● Aim of the exercise
Within the listing below, how many lines contain the word "Spoken"? Answer with the number only.

*** Opening of Data provided ***

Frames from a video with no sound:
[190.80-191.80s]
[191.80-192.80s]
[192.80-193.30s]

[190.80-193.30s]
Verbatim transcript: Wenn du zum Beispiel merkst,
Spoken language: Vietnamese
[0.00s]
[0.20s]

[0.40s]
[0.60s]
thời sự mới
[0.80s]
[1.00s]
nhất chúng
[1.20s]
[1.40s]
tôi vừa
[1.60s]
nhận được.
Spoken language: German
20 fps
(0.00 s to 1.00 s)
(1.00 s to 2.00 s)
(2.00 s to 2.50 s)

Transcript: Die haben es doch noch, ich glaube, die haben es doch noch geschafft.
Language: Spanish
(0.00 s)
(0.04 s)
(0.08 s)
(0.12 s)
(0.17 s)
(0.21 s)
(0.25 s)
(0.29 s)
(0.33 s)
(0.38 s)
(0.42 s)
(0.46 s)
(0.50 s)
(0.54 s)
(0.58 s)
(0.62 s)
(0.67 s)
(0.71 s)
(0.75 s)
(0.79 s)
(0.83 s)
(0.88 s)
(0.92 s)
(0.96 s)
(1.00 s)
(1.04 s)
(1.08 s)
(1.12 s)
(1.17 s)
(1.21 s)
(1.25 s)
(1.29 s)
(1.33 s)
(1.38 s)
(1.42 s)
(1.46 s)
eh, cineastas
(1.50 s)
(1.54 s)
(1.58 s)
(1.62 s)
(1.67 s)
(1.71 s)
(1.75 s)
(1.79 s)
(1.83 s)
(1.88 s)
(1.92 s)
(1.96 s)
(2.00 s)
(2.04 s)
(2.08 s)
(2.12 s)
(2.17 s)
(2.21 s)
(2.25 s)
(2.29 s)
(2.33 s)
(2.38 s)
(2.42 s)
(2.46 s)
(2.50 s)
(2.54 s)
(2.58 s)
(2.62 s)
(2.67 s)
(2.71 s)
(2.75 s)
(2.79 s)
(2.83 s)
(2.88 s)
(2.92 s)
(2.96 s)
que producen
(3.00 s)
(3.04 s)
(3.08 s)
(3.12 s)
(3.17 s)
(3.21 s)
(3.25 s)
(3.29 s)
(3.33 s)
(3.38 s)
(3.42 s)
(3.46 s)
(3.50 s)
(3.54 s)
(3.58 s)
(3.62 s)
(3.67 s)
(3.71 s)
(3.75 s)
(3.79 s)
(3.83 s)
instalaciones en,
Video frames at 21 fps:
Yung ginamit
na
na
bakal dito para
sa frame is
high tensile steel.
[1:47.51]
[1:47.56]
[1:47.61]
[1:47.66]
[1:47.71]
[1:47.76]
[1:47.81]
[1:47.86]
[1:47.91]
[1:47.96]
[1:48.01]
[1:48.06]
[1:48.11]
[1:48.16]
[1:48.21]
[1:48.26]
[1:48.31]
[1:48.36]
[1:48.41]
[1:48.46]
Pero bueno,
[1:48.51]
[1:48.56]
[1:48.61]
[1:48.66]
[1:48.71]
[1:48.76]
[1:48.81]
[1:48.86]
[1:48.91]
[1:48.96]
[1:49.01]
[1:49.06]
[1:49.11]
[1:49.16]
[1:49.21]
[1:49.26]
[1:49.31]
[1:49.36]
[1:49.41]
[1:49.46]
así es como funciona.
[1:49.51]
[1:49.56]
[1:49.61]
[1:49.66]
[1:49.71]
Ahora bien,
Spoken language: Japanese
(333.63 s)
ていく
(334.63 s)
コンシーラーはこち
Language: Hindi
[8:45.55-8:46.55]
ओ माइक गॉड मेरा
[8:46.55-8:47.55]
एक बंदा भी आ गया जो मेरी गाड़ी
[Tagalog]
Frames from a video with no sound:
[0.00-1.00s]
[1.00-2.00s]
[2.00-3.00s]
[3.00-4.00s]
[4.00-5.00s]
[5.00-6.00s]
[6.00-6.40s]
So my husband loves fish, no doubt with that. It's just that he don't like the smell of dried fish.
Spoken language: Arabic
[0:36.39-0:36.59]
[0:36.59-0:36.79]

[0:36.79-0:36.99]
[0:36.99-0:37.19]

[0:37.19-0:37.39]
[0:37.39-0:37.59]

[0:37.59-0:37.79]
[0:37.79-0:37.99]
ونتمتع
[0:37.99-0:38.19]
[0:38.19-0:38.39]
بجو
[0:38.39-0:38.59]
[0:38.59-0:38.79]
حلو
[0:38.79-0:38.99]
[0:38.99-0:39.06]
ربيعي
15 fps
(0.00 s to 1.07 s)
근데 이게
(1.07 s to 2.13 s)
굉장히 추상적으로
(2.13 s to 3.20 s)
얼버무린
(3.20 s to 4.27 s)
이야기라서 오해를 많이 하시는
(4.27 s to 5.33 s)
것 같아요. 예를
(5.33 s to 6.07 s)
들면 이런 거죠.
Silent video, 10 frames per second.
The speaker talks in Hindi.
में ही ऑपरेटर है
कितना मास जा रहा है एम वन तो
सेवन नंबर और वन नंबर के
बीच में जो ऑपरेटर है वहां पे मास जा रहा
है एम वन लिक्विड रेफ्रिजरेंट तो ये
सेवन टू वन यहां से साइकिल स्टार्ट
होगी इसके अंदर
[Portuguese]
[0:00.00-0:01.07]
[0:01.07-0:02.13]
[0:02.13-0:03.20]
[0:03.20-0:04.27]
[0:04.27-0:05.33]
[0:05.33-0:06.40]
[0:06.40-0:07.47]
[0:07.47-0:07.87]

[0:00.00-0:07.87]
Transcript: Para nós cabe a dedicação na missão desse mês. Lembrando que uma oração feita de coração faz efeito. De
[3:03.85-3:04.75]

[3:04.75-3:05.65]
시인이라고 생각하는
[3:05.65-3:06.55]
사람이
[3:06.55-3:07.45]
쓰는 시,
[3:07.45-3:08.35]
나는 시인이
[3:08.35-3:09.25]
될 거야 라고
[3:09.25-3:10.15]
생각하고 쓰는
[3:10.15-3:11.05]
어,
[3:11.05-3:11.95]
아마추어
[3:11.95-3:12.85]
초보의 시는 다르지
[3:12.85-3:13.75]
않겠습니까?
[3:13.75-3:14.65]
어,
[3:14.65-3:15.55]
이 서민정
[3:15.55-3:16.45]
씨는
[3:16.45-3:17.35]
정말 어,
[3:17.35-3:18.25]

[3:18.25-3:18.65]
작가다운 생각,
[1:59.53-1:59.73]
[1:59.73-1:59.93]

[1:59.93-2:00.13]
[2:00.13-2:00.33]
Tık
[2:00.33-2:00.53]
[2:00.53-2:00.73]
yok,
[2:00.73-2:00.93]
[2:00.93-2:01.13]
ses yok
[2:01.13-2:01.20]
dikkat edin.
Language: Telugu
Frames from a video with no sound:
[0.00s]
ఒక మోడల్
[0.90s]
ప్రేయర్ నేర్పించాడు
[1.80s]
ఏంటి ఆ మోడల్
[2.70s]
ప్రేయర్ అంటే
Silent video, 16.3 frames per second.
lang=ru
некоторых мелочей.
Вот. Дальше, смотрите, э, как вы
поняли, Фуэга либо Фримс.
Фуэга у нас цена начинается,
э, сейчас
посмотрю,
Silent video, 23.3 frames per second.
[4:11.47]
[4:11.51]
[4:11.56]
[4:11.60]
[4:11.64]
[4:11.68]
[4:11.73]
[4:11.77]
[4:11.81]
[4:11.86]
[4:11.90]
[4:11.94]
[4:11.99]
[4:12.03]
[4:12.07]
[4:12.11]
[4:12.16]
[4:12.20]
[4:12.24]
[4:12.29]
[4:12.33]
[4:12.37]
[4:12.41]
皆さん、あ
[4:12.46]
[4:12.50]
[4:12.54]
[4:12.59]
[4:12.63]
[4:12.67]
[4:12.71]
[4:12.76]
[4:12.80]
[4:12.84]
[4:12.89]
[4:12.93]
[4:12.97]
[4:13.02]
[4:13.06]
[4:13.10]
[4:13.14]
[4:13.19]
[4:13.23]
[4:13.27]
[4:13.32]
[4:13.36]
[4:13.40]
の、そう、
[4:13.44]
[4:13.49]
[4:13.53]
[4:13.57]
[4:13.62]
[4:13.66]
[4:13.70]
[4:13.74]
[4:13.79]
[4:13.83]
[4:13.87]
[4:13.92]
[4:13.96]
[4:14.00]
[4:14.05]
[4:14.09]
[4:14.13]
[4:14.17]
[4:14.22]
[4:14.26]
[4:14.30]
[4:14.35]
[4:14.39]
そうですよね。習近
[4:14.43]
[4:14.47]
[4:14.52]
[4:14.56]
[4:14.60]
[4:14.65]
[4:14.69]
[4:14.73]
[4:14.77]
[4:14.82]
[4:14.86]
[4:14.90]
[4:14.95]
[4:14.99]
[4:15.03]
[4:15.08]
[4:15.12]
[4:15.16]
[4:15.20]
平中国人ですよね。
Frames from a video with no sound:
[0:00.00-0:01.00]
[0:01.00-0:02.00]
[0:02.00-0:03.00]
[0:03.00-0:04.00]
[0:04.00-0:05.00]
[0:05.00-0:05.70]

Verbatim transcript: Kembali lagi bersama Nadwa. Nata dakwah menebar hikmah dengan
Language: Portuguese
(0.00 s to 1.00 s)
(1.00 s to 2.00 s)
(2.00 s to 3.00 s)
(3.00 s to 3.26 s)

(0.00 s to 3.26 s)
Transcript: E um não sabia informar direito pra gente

*** Close of Data provided ***

● Result of the task
4